- [What is needed]
Would you transcribe the lines running from the one that holds "[0:01.20-0:01.40]" to the last line of the records? Leave every picture out.

================================

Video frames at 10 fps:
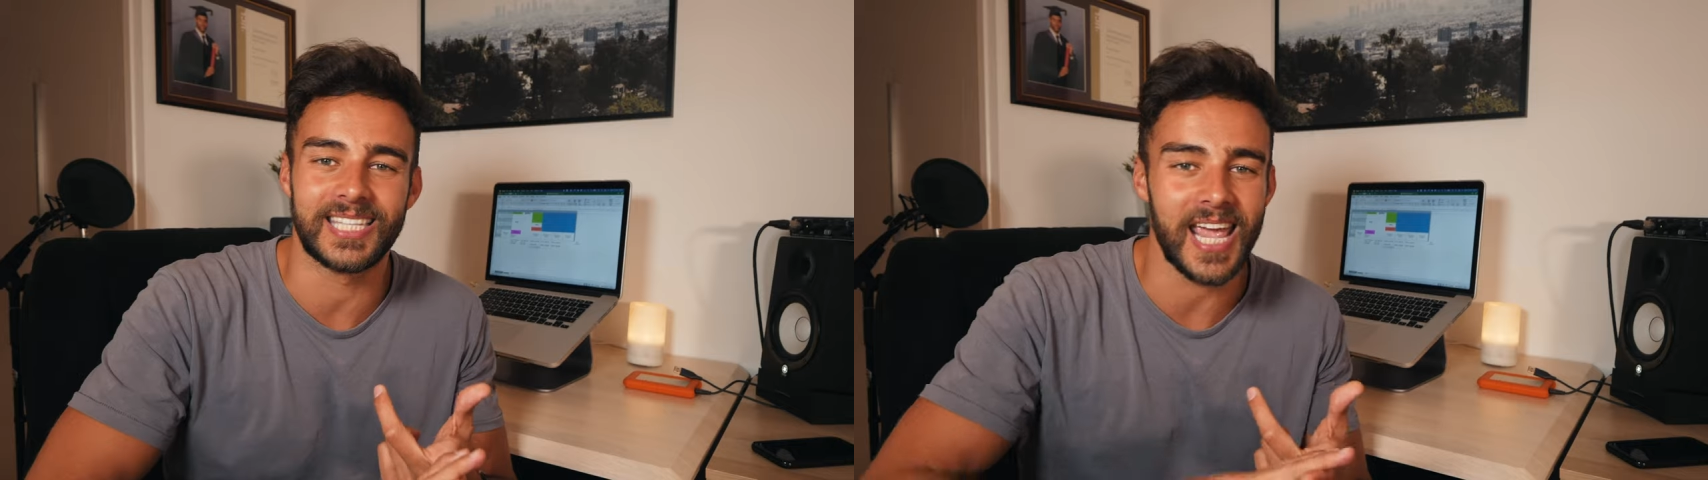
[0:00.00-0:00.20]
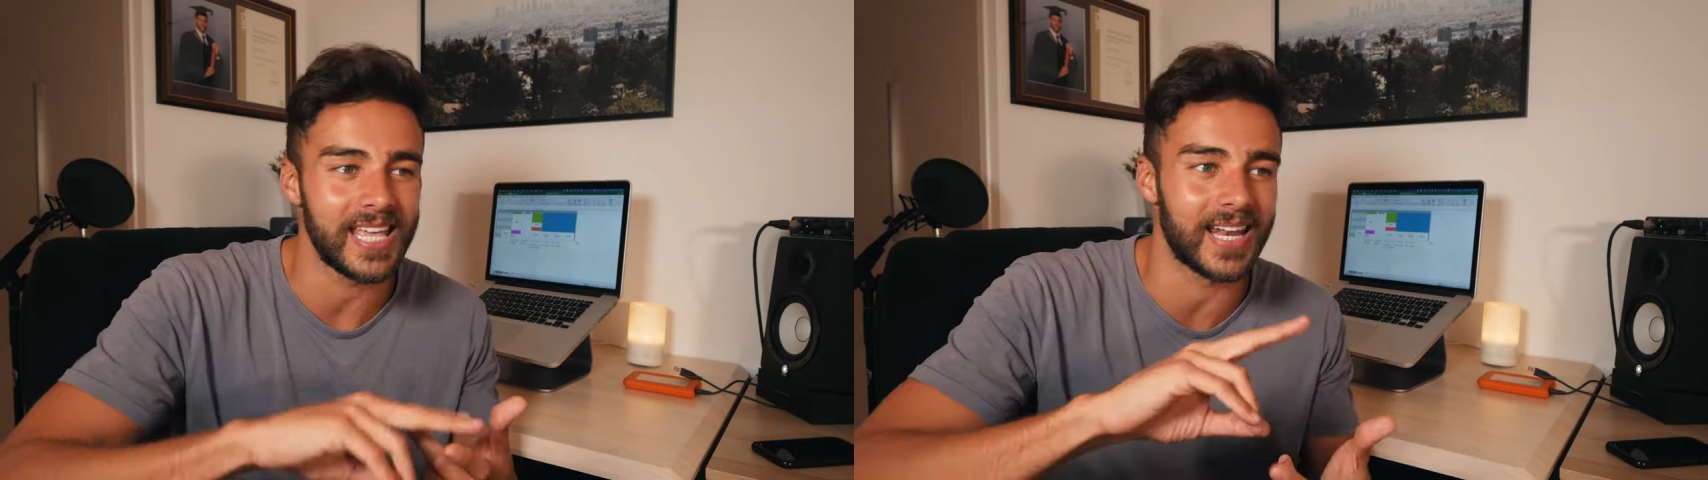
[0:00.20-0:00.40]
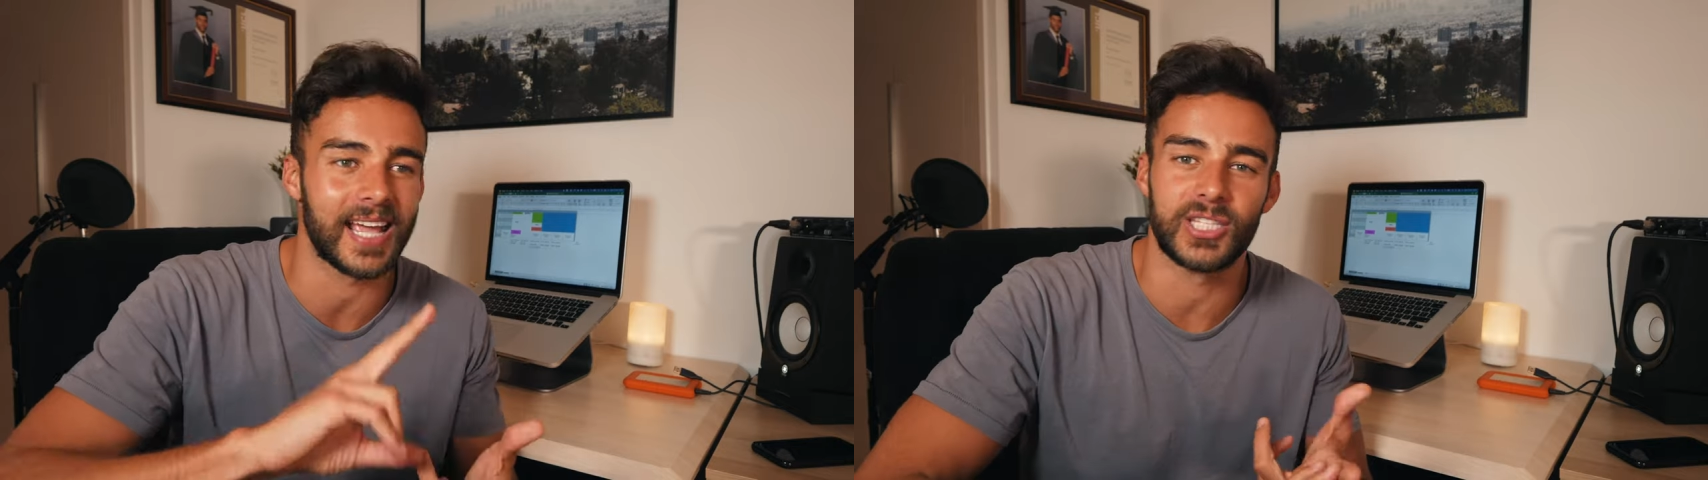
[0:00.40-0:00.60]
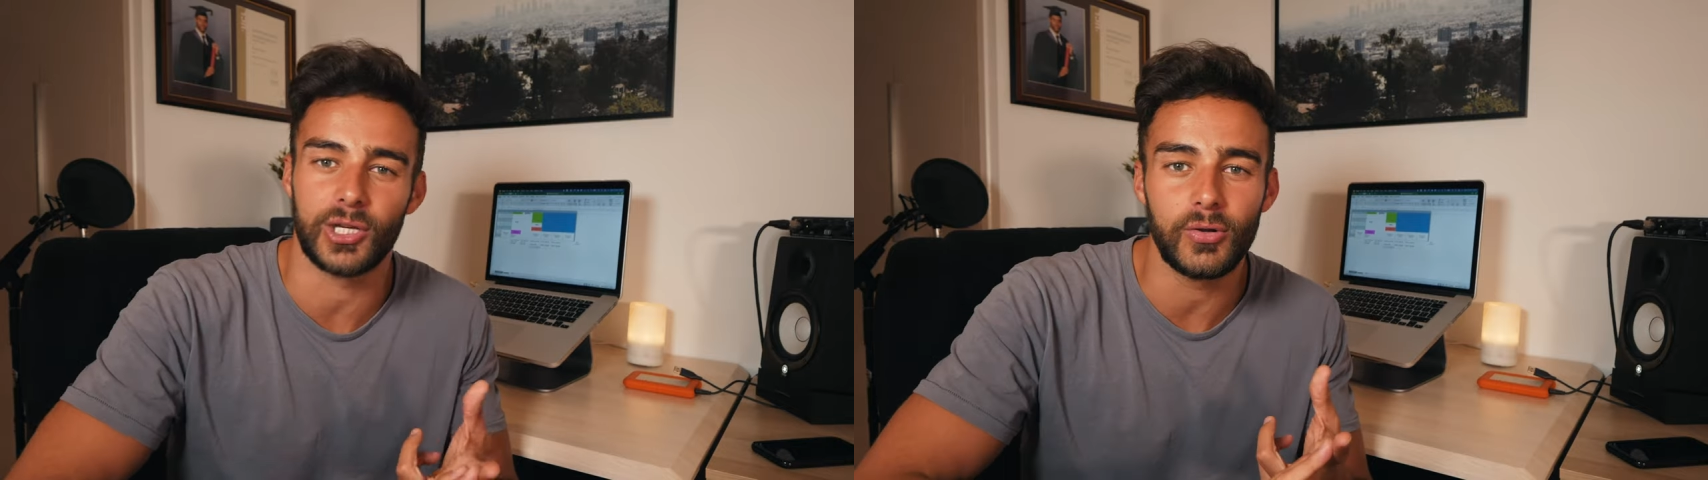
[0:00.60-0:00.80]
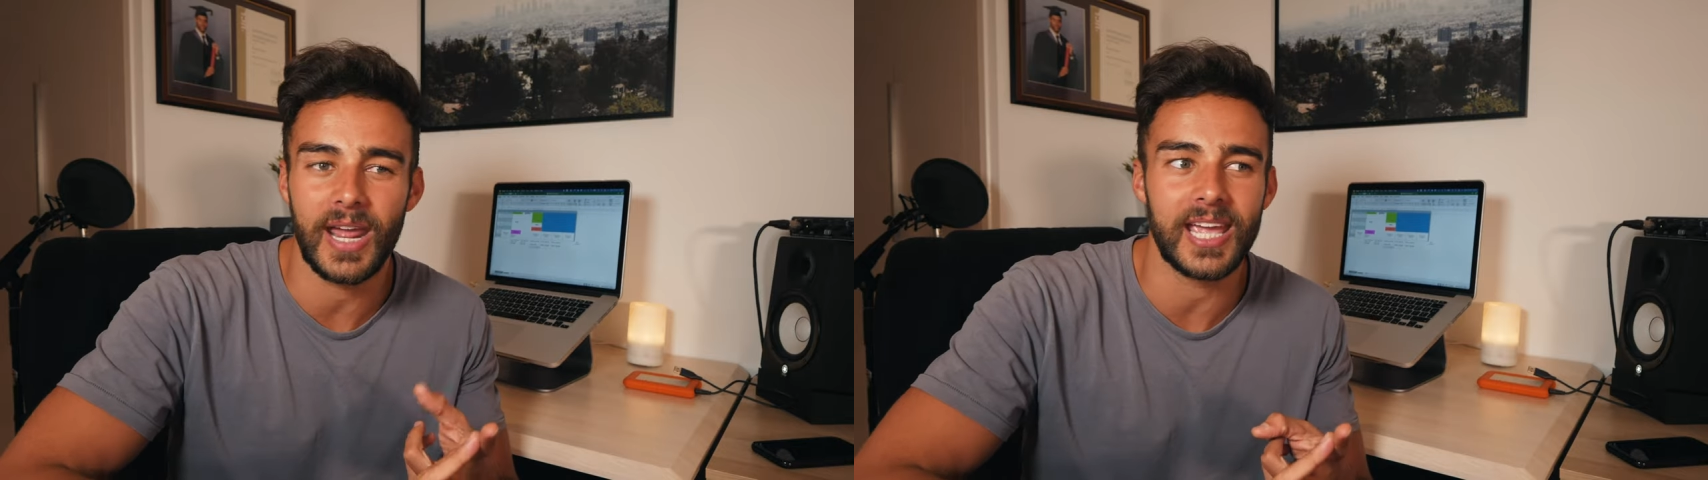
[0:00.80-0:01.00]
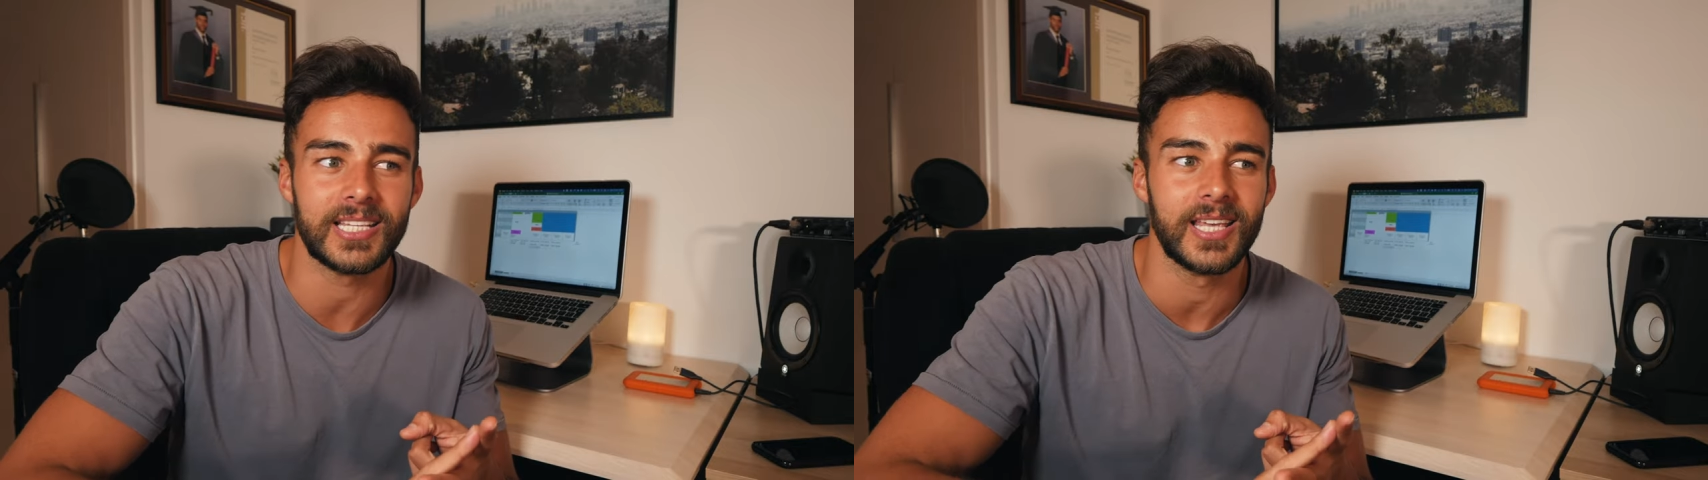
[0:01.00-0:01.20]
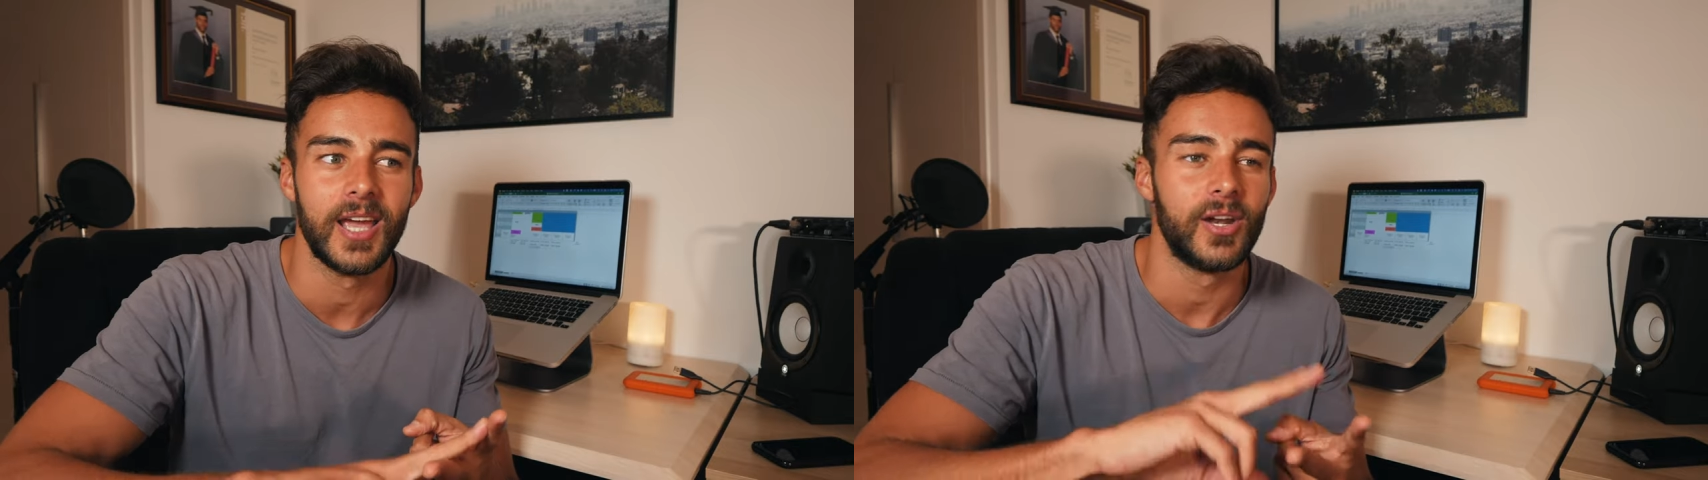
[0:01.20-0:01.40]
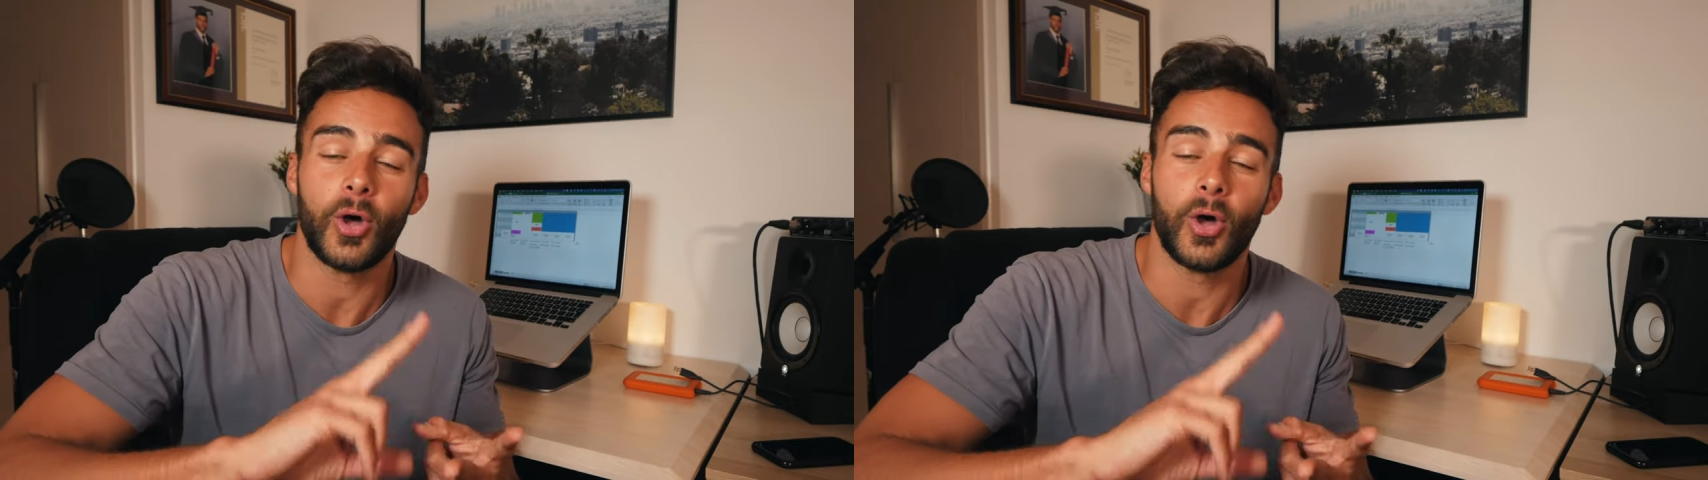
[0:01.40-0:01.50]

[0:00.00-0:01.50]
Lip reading: day, the next 2 days,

================================

- [Answer space]
[0:01.20-0:01.40]
[0:01.40-0:01.50]

[0:00.00-0:01.50]
Lip reading: day, the next 2 days,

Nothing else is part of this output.